For, in addition to these warnings, I can report to having had personal encounters with this secularizing tendency, including having been personally asked to edit the manner in which I offer prayer.
After fielding the request that I lead the prayer for a group of this congregation, it was requested that I avoid making reference to God so as not to make the atheists uncomfortable.
I wish, at the time, that I’d had the presence to ask what difference it would make to them. For, to those who don’t believe in God or prayer, my question is “What is the harm in it happening around you?”
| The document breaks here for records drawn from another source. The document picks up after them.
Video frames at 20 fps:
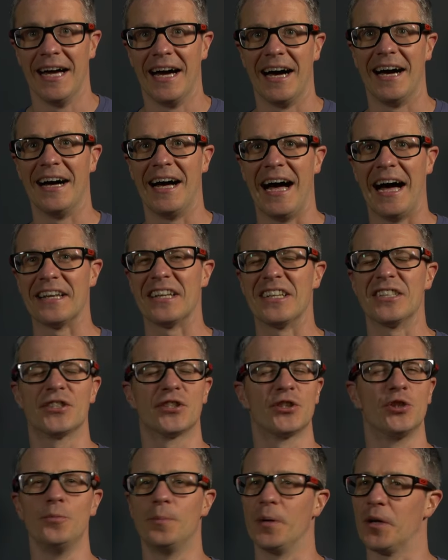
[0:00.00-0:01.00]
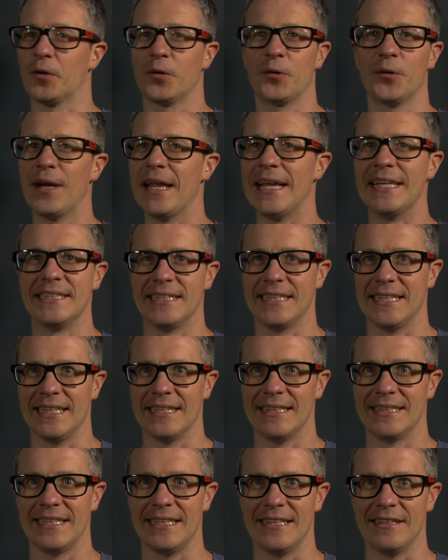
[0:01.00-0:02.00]
And a super crazy
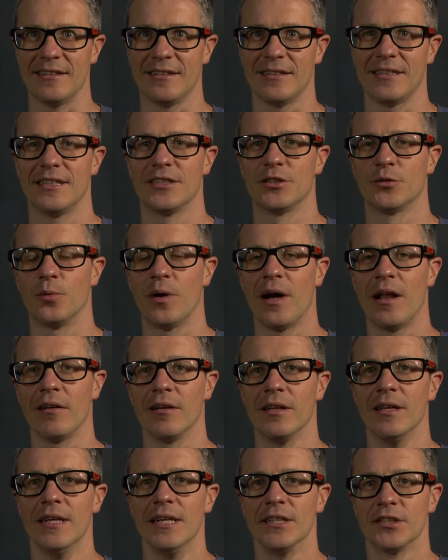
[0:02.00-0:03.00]
deal as well.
For, to those who unsolicitedly and vehemently deny the Christian faith, I have the same question as I have for those who zealously seek to proselytize Christianity. Namely, in all your unsolicited opining, “Who is it you are trying to convince?”
In hindsight I’m grateful that my Unitarian Christianity was actually hidden from view. For, I have been able to serve as a sort of “canary in the coal mine” during my period of service to this community.
I could not, as it were, hide my blackness and so have endured less discomfort on that account; however, my identity as a Christian served as an unseen marker that permitted me access to the “locker room talk.”
For, I have borne witness, first-hand, to the disparagement to which Christianity and Christians are subjected; and I have listened as the tradition which has been the marrow for millions had been subjected to mockery and mischaracterization.
And so, I close by asking this question in response to the commitment that is weekly proclaimed in this gathering. For when it is declared that “Whomever you love, you are welcome here,” my question is “Does that include those who love Jesus?”
My contention is that the answer to this question will determine whether UUCA becomes a beacon or a refuge. For, the fulfillment of your mission requires that you satisfy the letter of Romans.
“Them that are weak in the faith receive ye, but not to doubtful disputations. [But], in all things let every person be fully persuaded in their own mind.”
For to engage in doubtful disputations regarding the veracity of someone else’s truth is not only to not be persuaded in your own mind but also to produce a feeling of unwelcome for the judged.
For a faith community of radical tolerance is absent of such disputations, being comprised of those who are fully persuaded in their own minds.
Such a community, and such a community alone, would deserve the distinction of “beloved,” as such a community would have accomplished the most difficult movement from Being a Beacon to Being a Refuge.